- Source: Dwaar Kill (Wallkill River tributary)
The Dwaar Kill is a 17-mile-long (27 km) tributary of the Wallkill River that drains a 28-square-mile (73 km2) area of Orange and Ulster counties in the U.S. state of New York. It is the Wallkill's second-longest tributary after the Shawangunk Kill, whose course it parallels somewhat to the east.
Like the Wallkill and the Shawangunk, which also has a tributary named the Dwaar Kill, it flows in a northeastern direction toward the Hudson River via Rondout Creek. Unlike them it flows entirely through rural areas.
Course
It rises at Lake Henneside in the town of Wallkill, just west of the hamlet of Circleville. After flowing downhill it takes a brief southward loop, crosses under NY 302, and then assumes a northeastern heading into the town of Crawford. In a swampy area a few miles downriver just east of Bullville, it crosses under NY 17K and then passes through Bullville Army Reserve Center.
Continuing northeast, it flows past the former hamlet of Searsville, where early settlers built mills to tap its power. Two miles (3.2 km), NY 52 crosses on a small bridge as the kill is now too wide for a culvert. It continues north into Ulster County and the town of Shawangunk, where Bruyn Turnpike (Ulster County Route 18) is the first to cross.
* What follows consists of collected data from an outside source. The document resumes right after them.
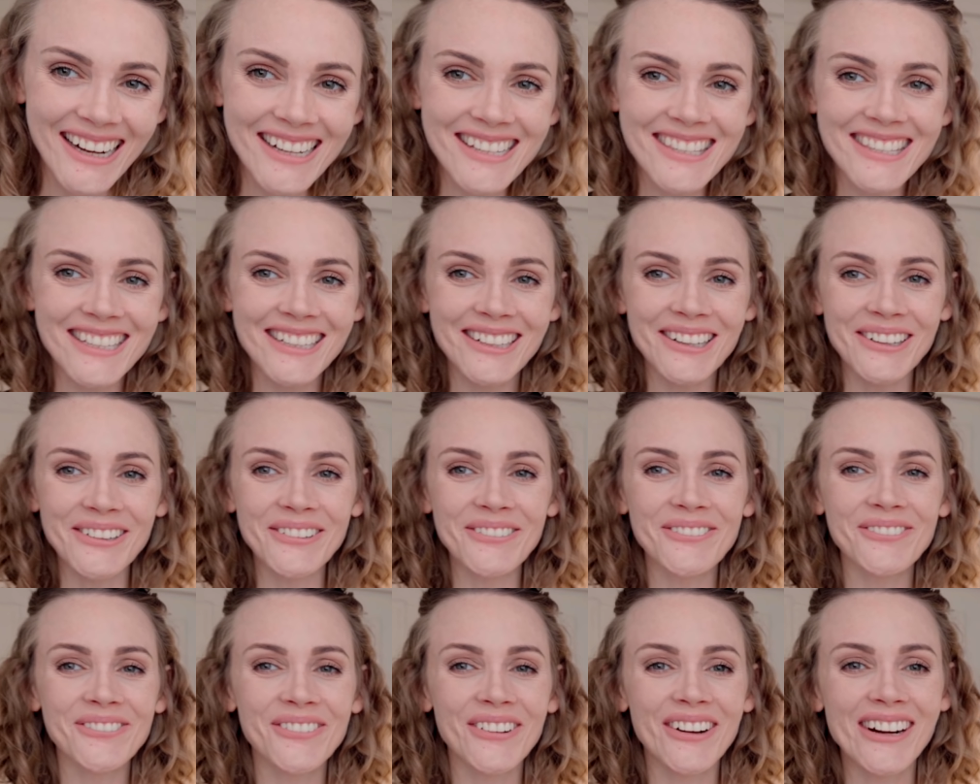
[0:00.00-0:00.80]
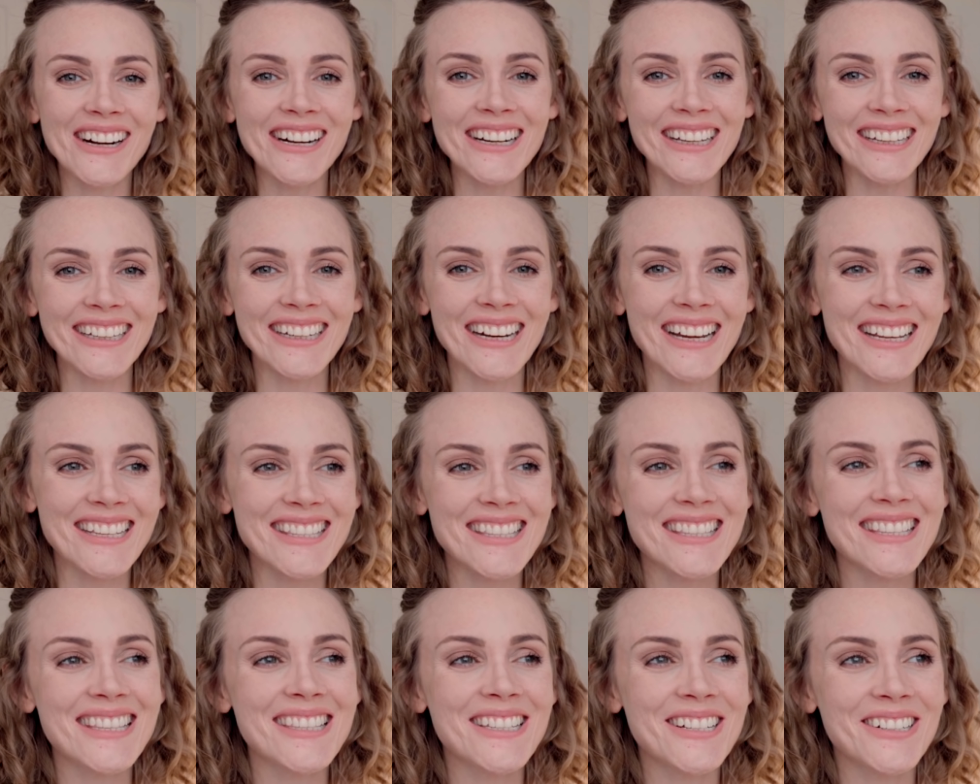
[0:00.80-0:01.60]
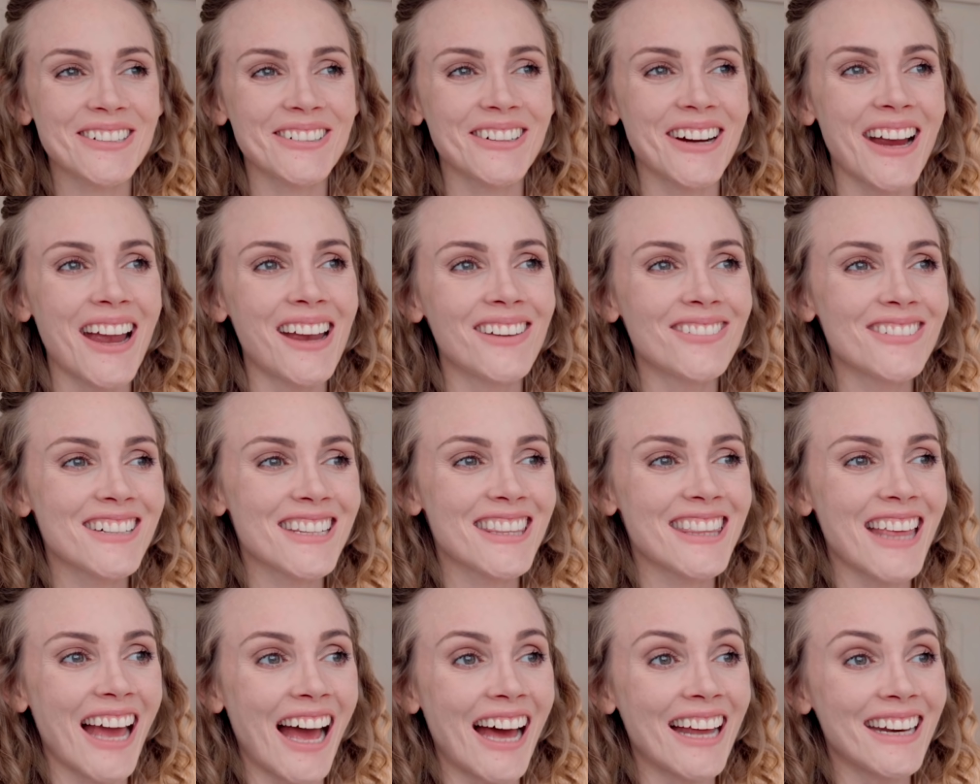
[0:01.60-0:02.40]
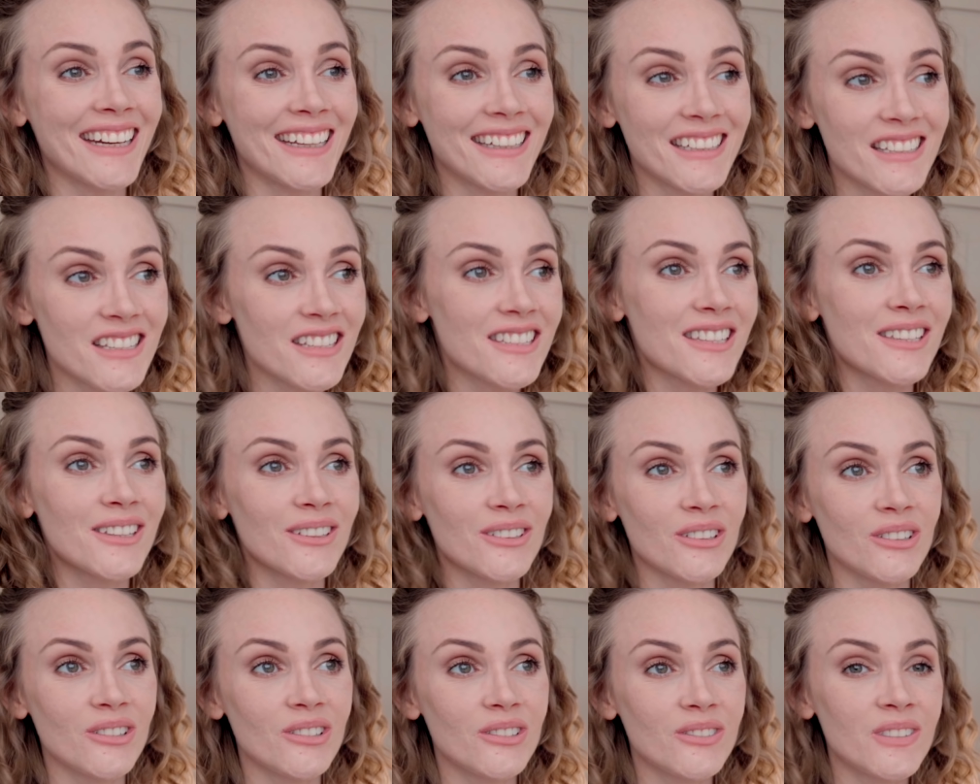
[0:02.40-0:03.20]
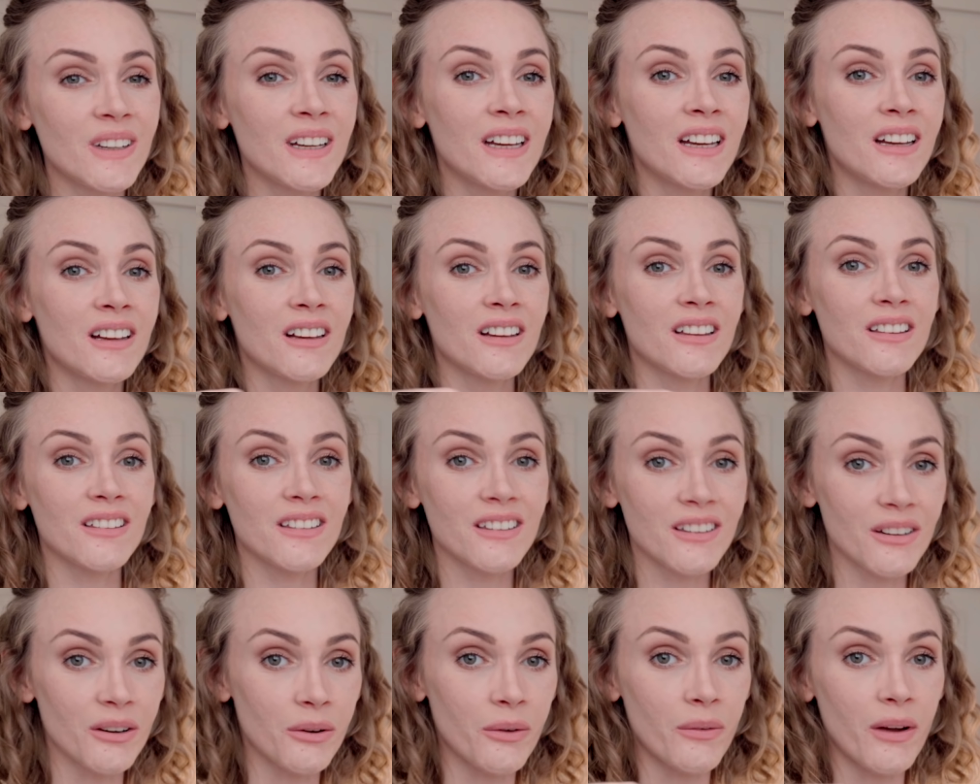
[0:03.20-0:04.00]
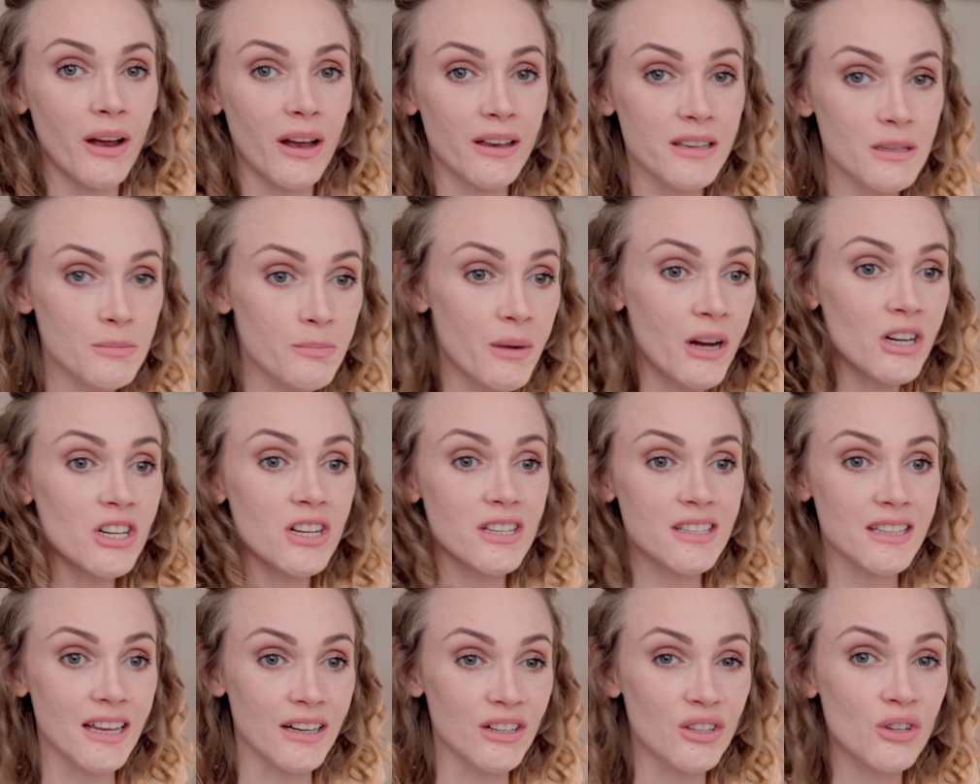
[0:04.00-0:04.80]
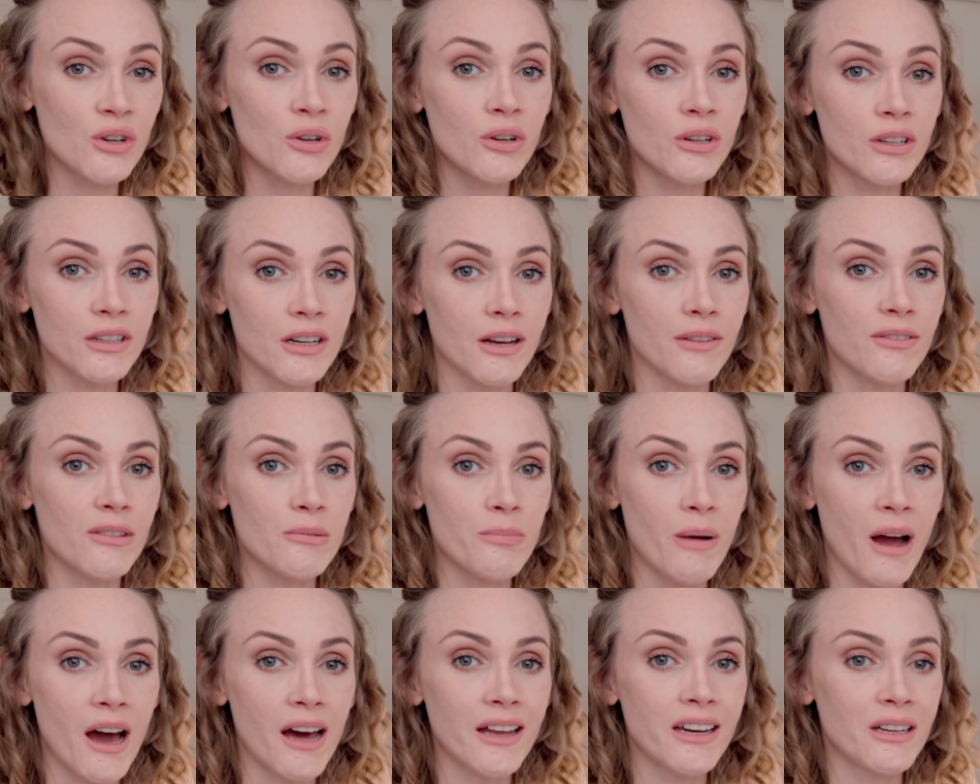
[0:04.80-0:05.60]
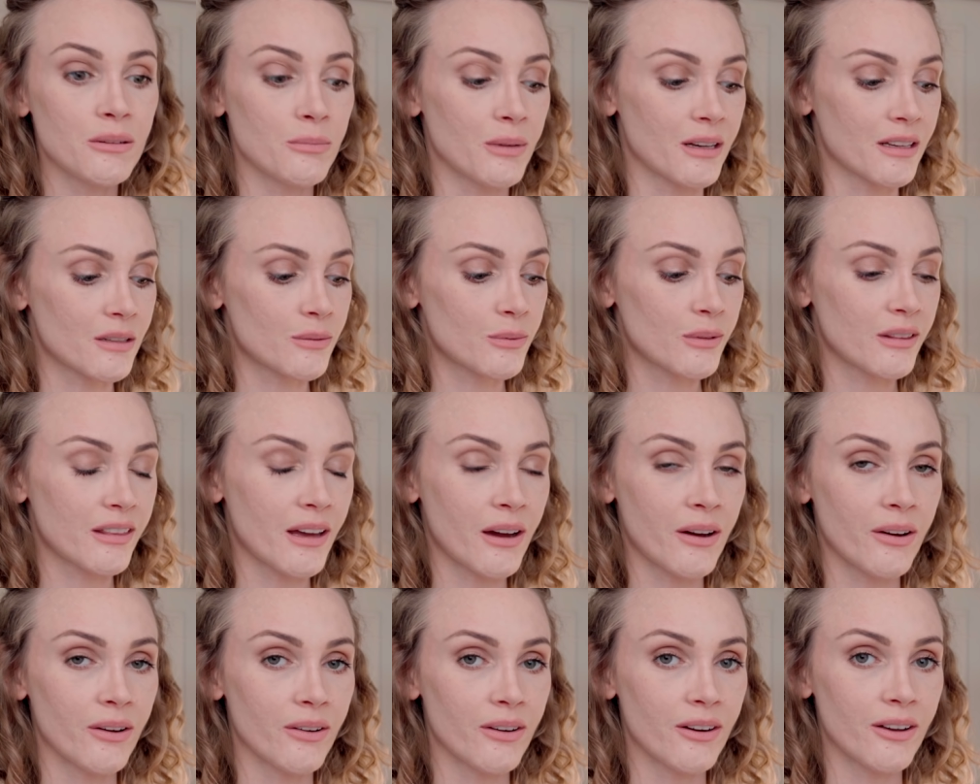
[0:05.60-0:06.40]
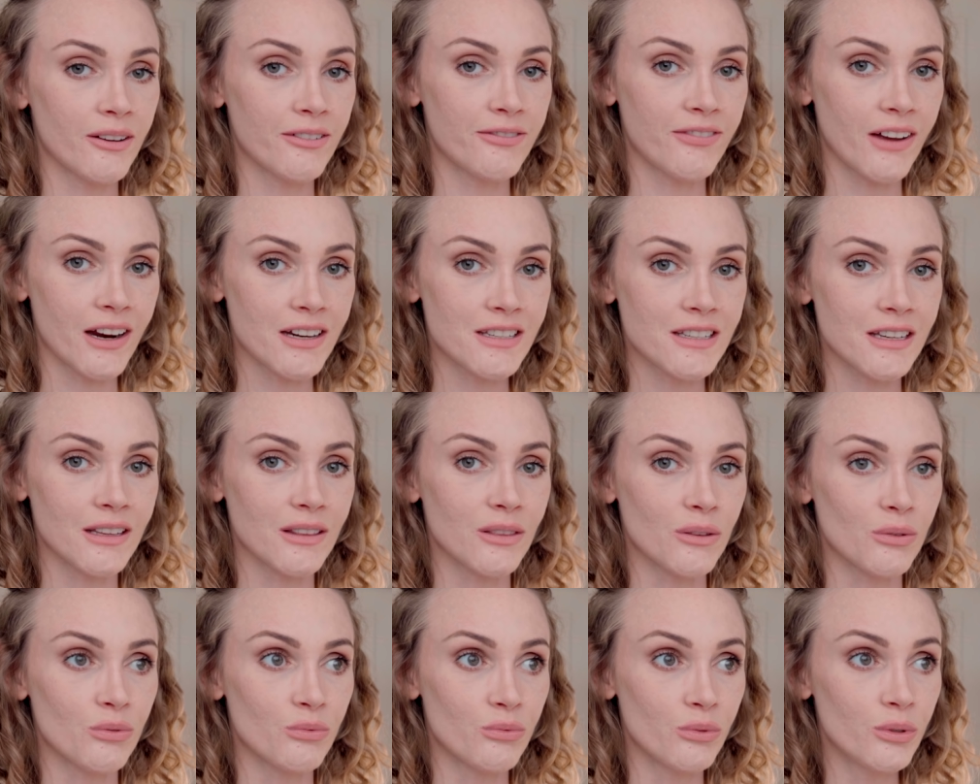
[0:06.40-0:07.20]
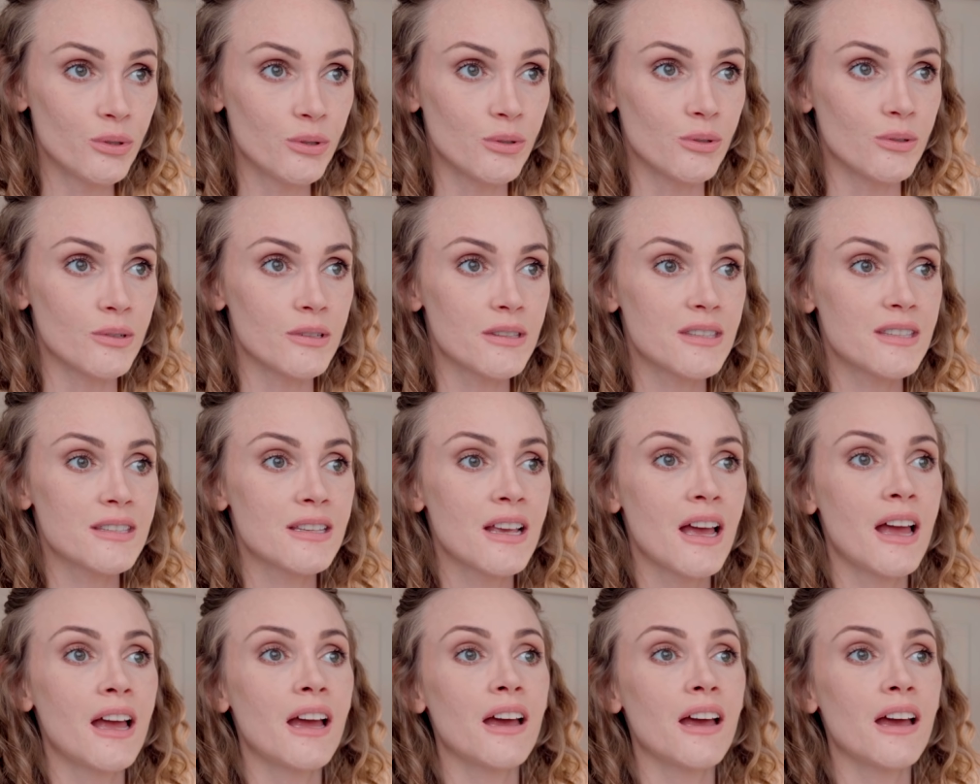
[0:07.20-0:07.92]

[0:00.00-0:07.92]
I took a fork and I scraped that into, you know, as much as I could of the potting mix without affecting the roots.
A short distance north of that crossing, it turns toward the east, taking it just south of Shawangunk Grasslands National Wildlife Refuge. Albany Post Road (Ulster County Route 9) crosses, and then the Dwaar flows past the Crowell brick works. It turns to the north and drains into the Wallkill just south of the former hamlet of Galeville and Wallkill Correctional Facility.